◆ **Task to carry out**
A verbatim transcript of the data that follows, free of images, is the expected result.
─── Input
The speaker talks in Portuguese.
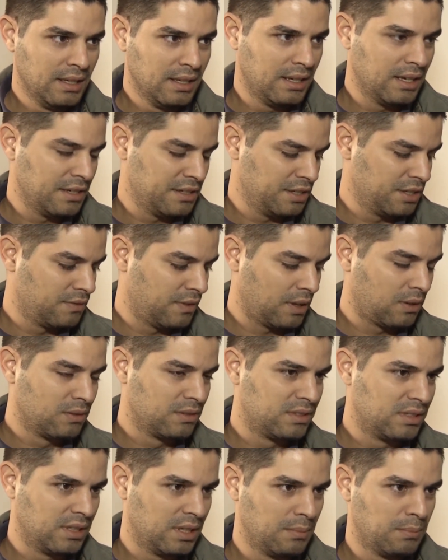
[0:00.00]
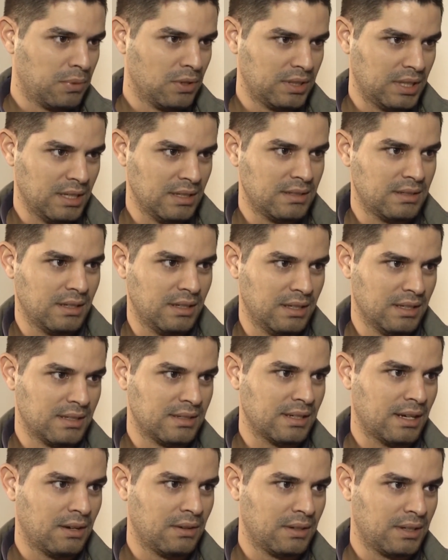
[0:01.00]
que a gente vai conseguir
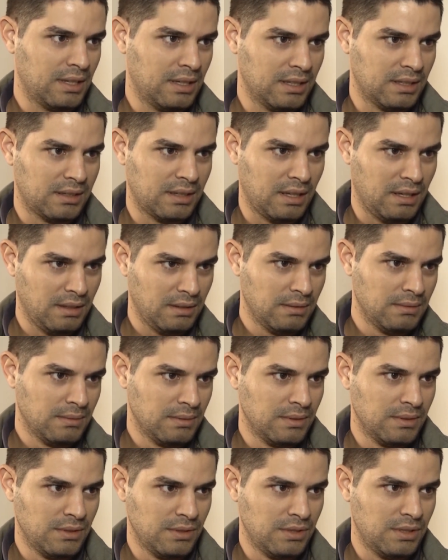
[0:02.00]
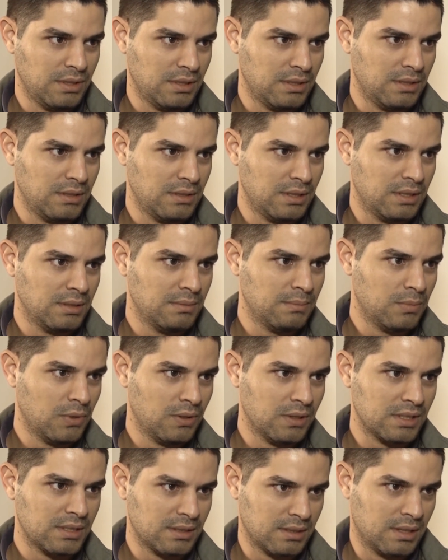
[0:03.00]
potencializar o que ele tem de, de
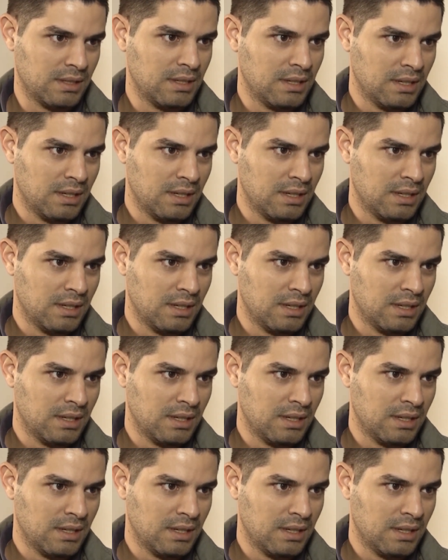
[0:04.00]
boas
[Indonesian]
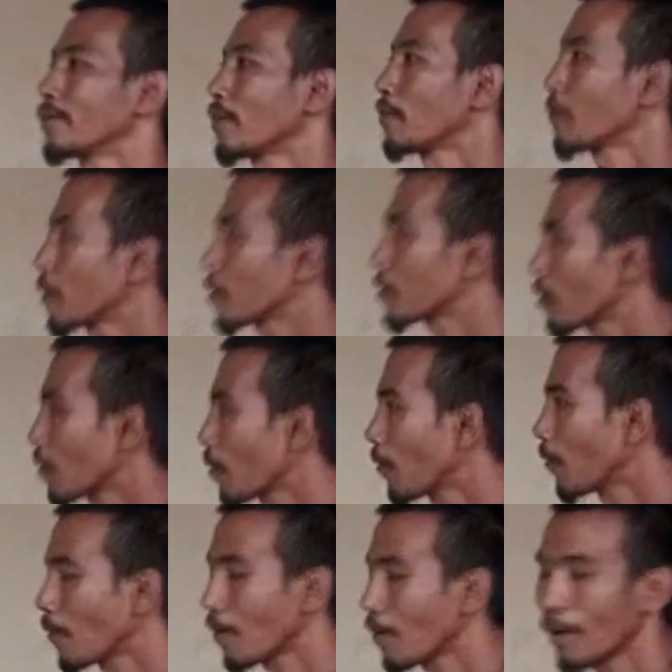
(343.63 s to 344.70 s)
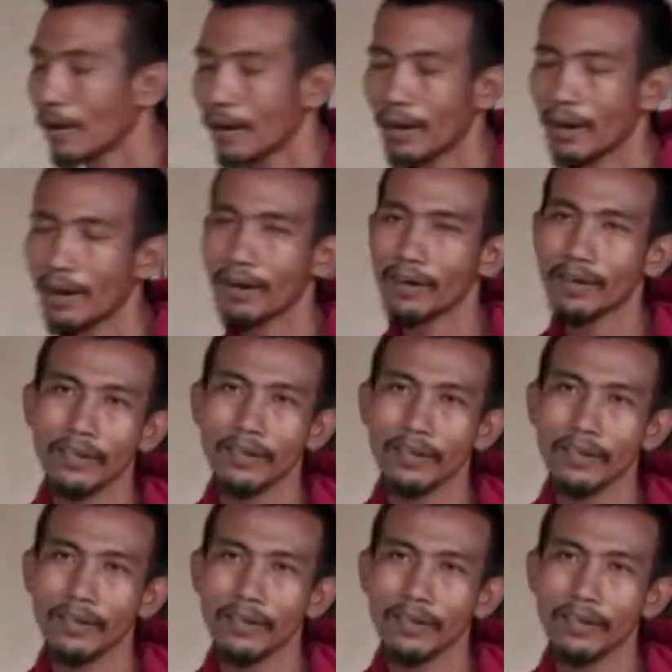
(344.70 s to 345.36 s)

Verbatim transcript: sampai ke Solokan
──────
◆ **Answer for the task**
The speaker talks in Portuguese.
[0:00.00]
[0:01.00]
que a gente vai conseguir
[0:02.00]
[0:03.00]
potencializar o que ele tem de, de
[0:04.00]
boas
[Indonesian]
(343.63 s to 344.70 s)
(344.70 s to 345.36 s)

Verbatim transcript: sampai ke Solokan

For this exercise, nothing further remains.